## WHAT TO WORK ON
Copy out the data exactly as it appears, without a single image.

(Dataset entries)
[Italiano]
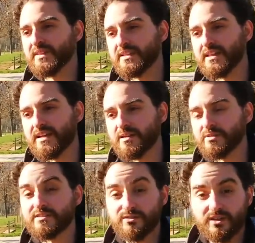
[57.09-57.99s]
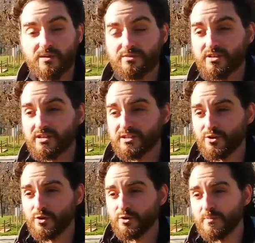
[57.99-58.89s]
delle persone che abitano a
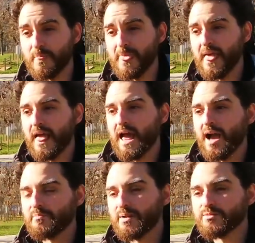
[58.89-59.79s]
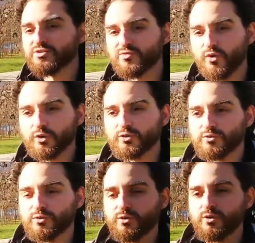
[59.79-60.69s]
Roio, abbiamo
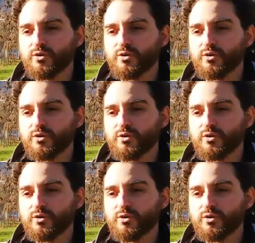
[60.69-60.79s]
svolto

## WORKED SOLUTION
[Italiano]
[57.09-57.99s]
[57.99-58.89s]
delle persone che abitano a
[58.89-59.79s]
[59.79-60.69s]
Roio, abbiamo
[60.69-60.79s]
svolto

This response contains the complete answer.